03 DE NOVEMBRO DE 2021
MÁRIO CORSO
Fake news ou pega-trouxa?
Gostaria de lembrar a fonte, alguém sugeriu que a melhor tradução para fake news seria "pega-trouxa". Creio que o primeiro passo para combater as "notícias falsas" - numa tradução direta que não revela nem sua malícia nem sua capacidade destrutiva - seria substituir pelo mais certeiro pega-trouxa. Afinal, nesses casos, ou alguém está enganado, ou está deliberadamente enganando.
Saudade do tempo em que essas "notícias" estavam na esfera das lendas urbanas.

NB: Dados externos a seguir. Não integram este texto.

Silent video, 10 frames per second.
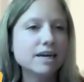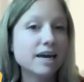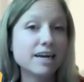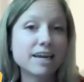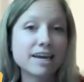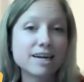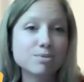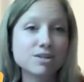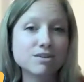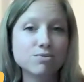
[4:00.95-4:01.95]
And again, I
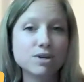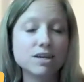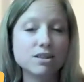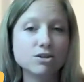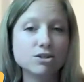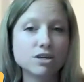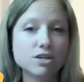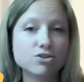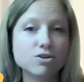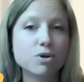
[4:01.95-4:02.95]
believe we can largely
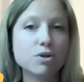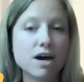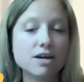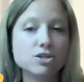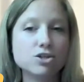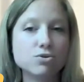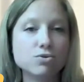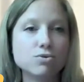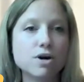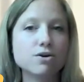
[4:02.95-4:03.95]
attribute that
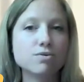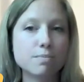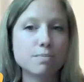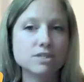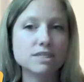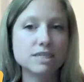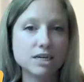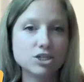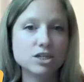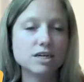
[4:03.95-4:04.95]
to
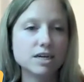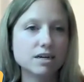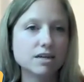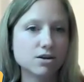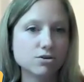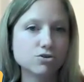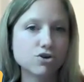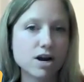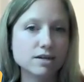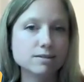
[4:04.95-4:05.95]
underrepresentation in clinical
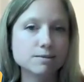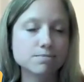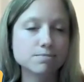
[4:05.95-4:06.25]
trials.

Naquela época, as próteses de silicone das aeromoças explodiam quando o avião alcançava determinada altitude; os esgotos de Nova York eram habitados por crocodilos albinos gigantes; depois de uma noite de bebedeira, pessoas acordavam em uma banheira com gelo, sem seus rins, que foram roubados. Enfim, histórias situadas no arco entre o grotesco e o absurdo, mas inocentes em suas consequências.

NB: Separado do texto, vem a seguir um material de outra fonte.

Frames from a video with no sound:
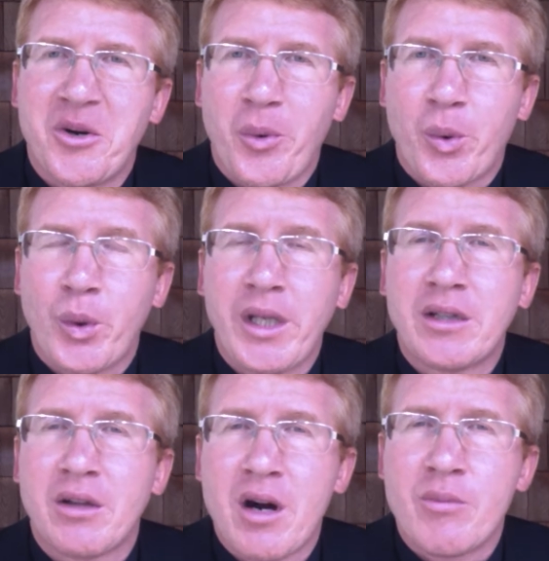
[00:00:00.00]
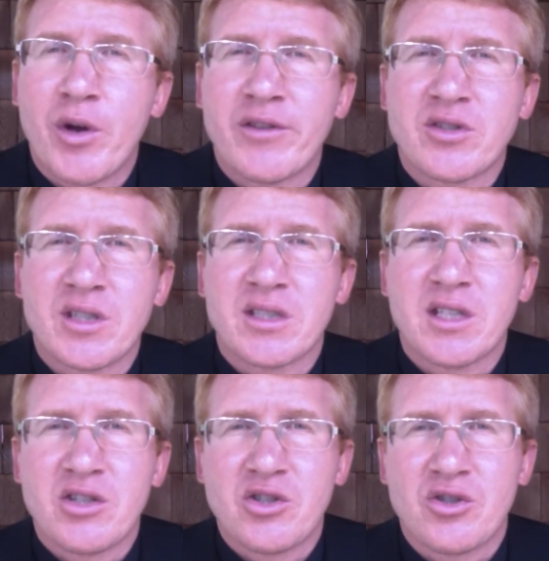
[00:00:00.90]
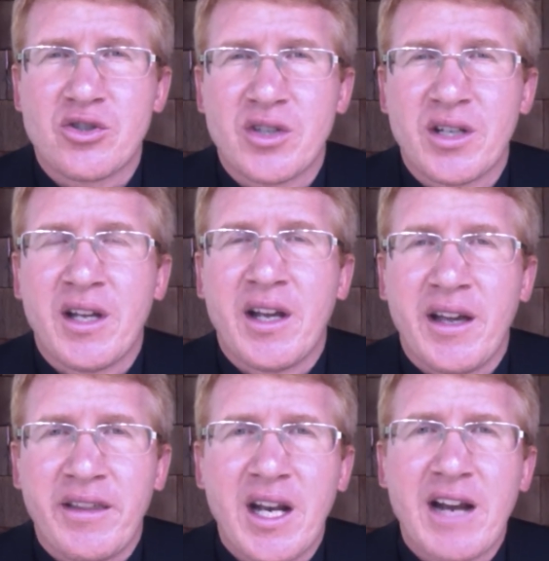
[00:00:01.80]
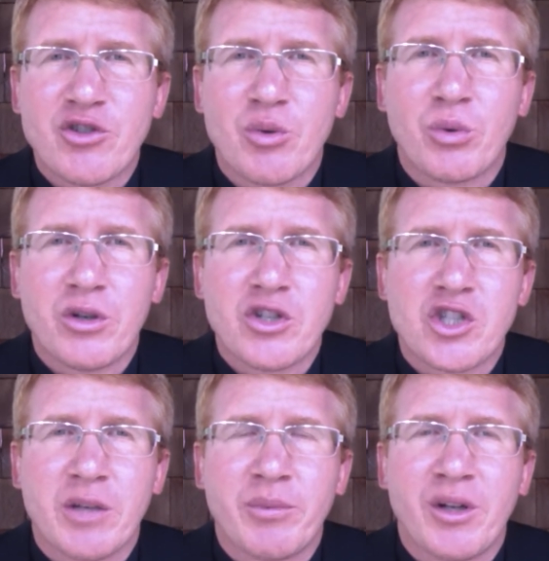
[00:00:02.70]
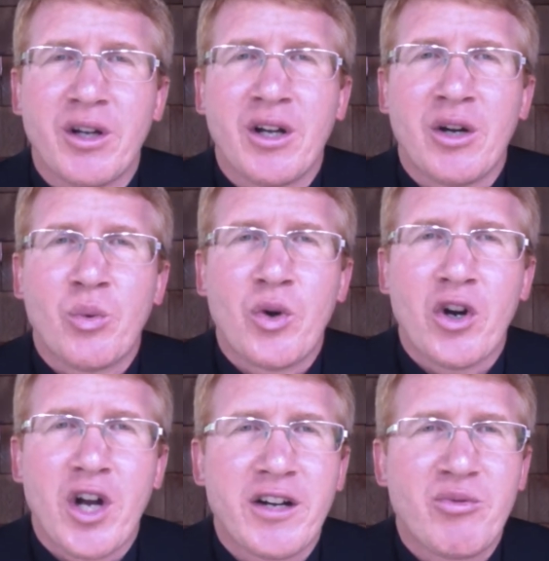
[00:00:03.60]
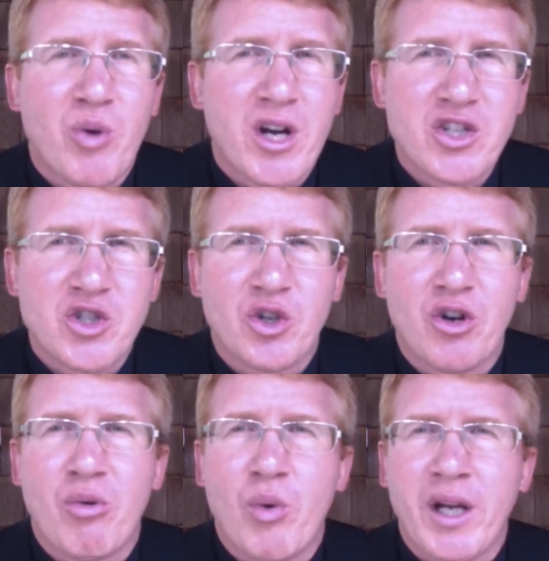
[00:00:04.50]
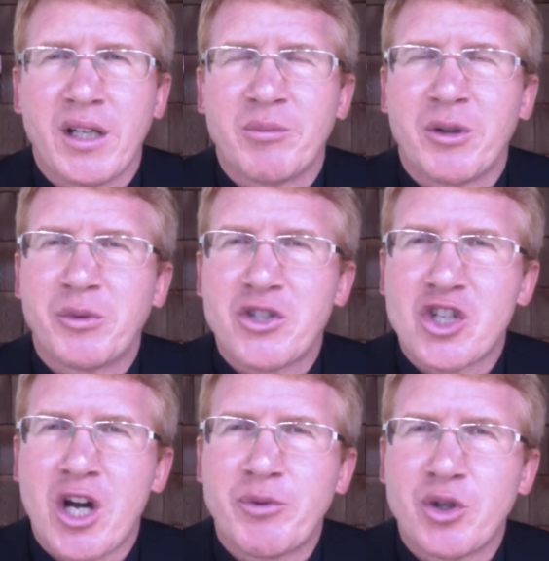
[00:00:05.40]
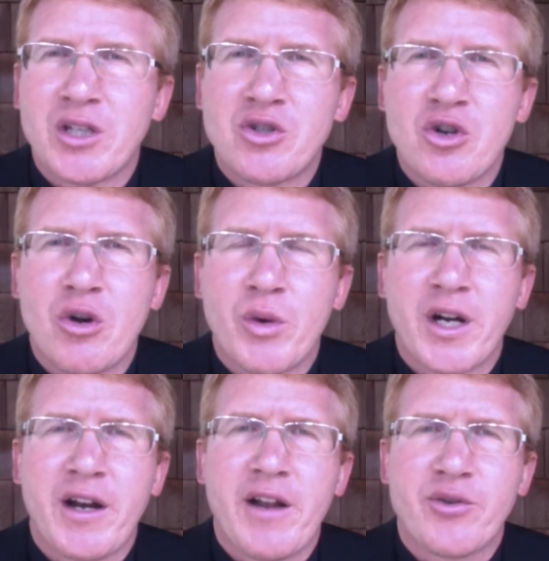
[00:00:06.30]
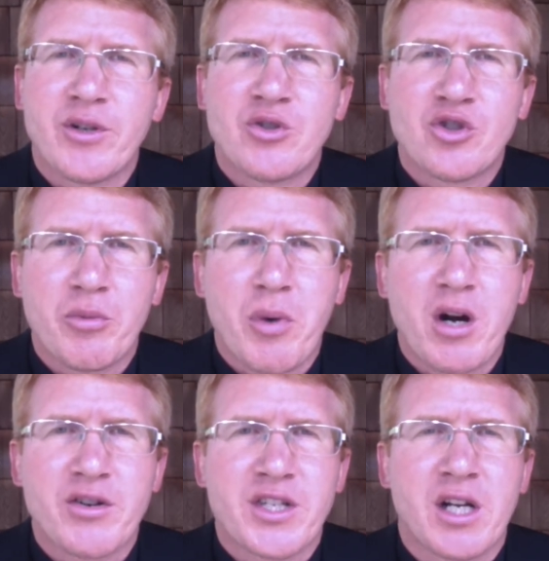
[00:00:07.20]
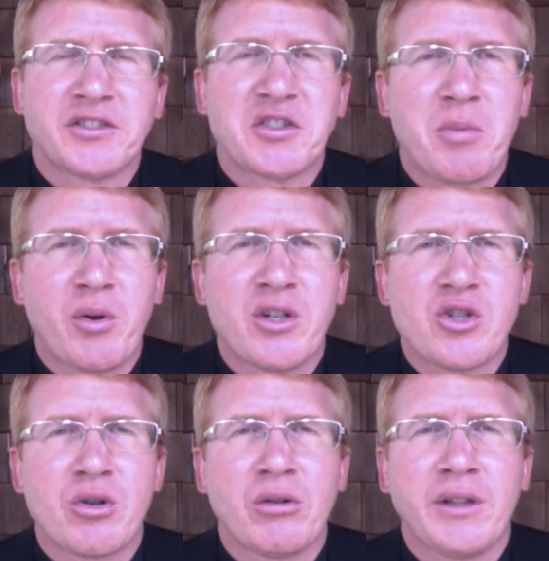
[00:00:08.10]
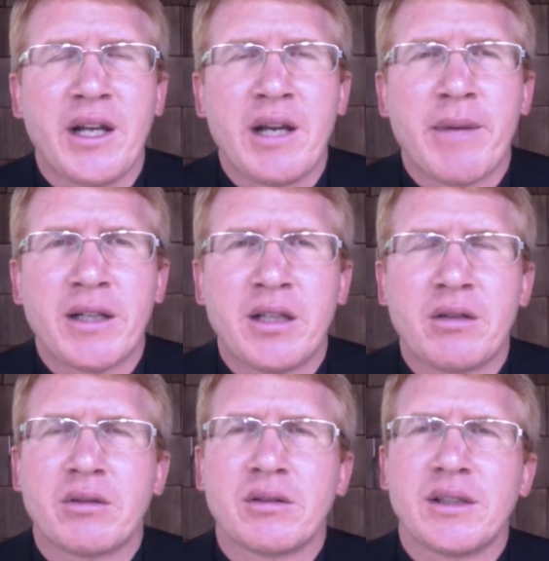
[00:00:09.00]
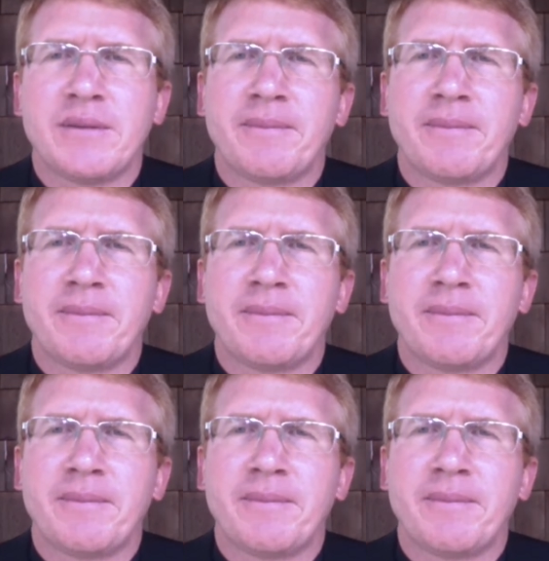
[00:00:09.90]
greet our brothers and sisters, and then after worship, we are not in rush to go away, but we stop to get to know one another and to support ourselves spiritually and materially.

Em uma feira do livro, uma década atrás, quando esse assunto ainda era tratado como folclore, Jean-Bruno Renard, professor de sociologia, disse que uma das vantagens do tema seria medir o conhecimento de uma pessoa. Como se acreditar nessas lorotas fosse um termômetro que revelasse a credulidade e o nível intelectual de alguém. Passados uns anos, infelizmente, o pega-trouxa fornece também o índice do analfabetismo científico.

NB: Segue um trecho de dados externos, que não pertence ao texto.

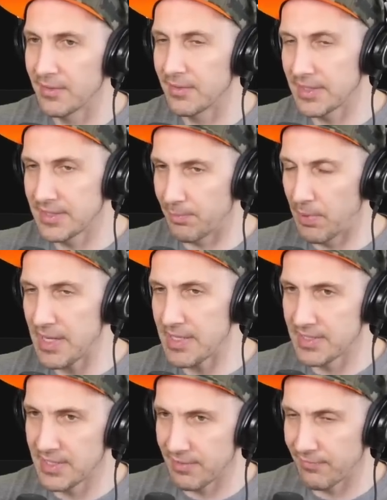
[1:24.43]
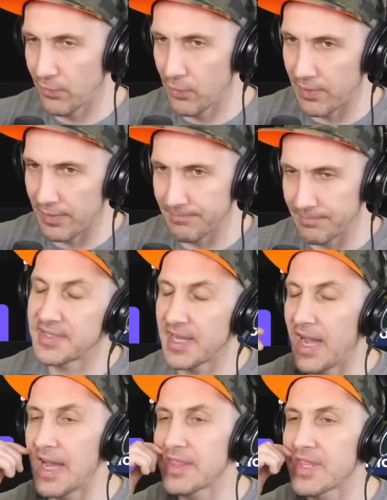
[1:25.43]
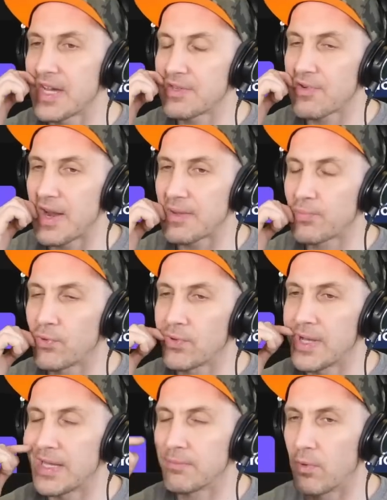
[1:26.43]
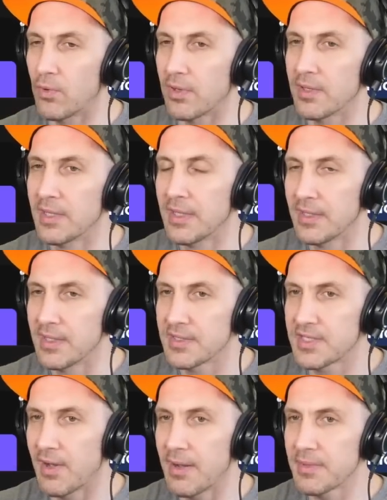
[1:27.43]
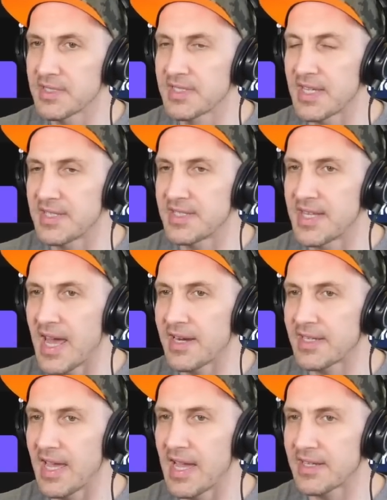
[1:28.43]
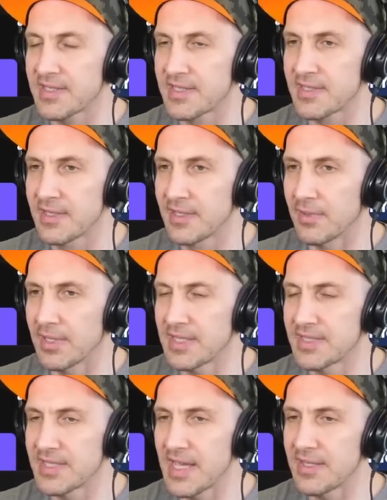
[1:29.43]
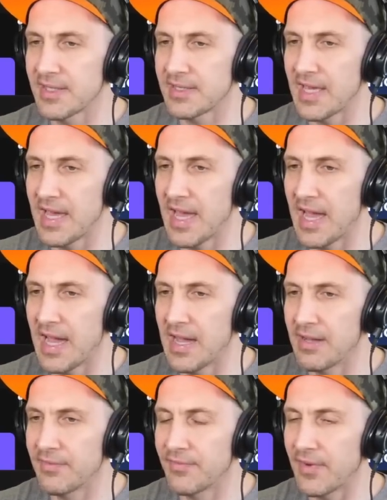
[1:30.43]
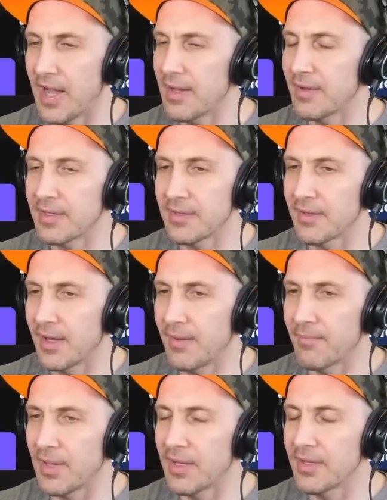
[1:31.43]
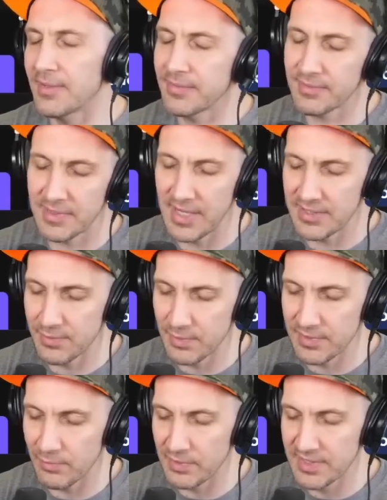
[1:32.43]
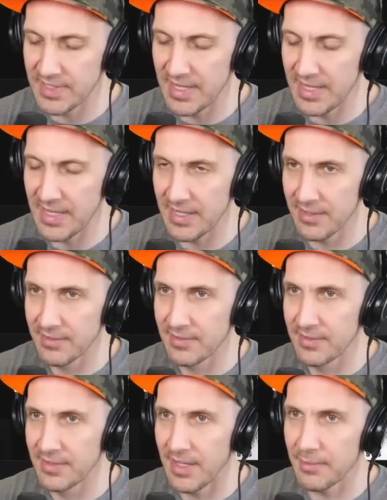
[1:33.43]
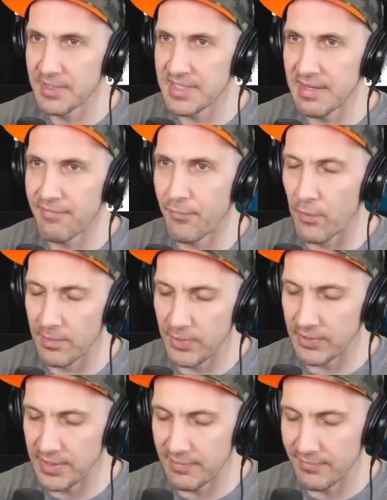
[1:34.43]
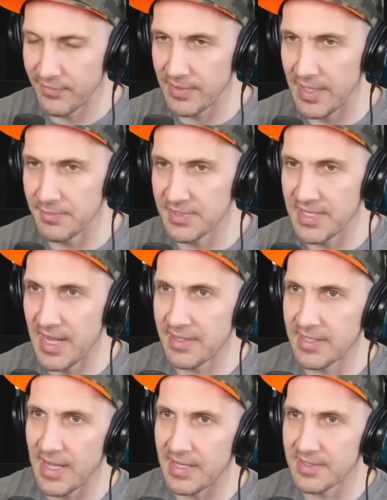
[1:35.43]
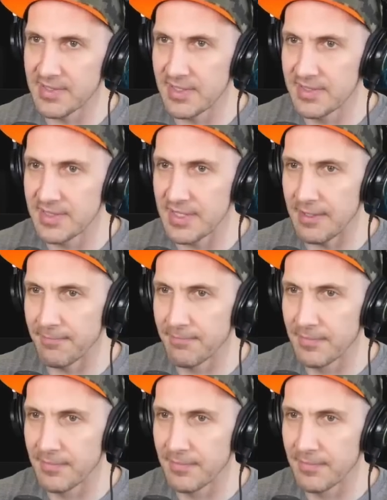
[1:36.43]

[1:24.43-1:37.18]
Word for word: Let the bodies hit the floor. See, I thought Drowning Pool had more, so I'm going to say Static X. Let's say that they have I, I uh, gosh, we'll we'll say I'm going to say 4 million for them, Static X. Let's see.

Se antes as lorotas eram inocentes, agora podem causar dano. Quantas mortes poderiam ter sido evitadas se não houvesse pega-trouxas desinformando sobre as vacinas?
Pouco depois de o nosso presidente dizer o absurdo de que as vacinas podem causar aids, já havia um vídeo na internet revelando de onde ele sacou tal informação. Tentando uma aura de credibilidade, o vídeo cita artigos e revistas internacionais, requentando um assunto que quem acompanha os estudos para desenvolver uma vacina para aids sabe de onde ele tirou. Em 2006, pesquisadores interromperam uma das pesquisas dessa vacina porque ela provocava uma resposta imune mais forte em quem já tinha sido exposto ao adenovírus-5, usado como vetor.
É assim que pega-trouxas são criados. Pega-se uma informação paralela ao tema, tira-se do contexto, distorcem-se os dados, usa-se o que os cientistas disseram para outra realidade e cria-se uma narrativa que coloca em dúvida a segurança das vacinas como um todo. Quem passa esse tipo de vídeo adiante é um trouxa, mas quem o produz é um ignorante ou um perverso?
A história humana é vasta, a ciência ainda mais, impossível saber sobre tudo. Somos todos potencialmente trouxas, por isso a ignorância nos assombra. Fico lembrando das bobagens em que já acreditei, ETs em seus discos voadores eram minha especialidade. Ficar esperto é uma luta constante, pois somos bons em praticar o autoengano, especialmente quando envolve paixão política.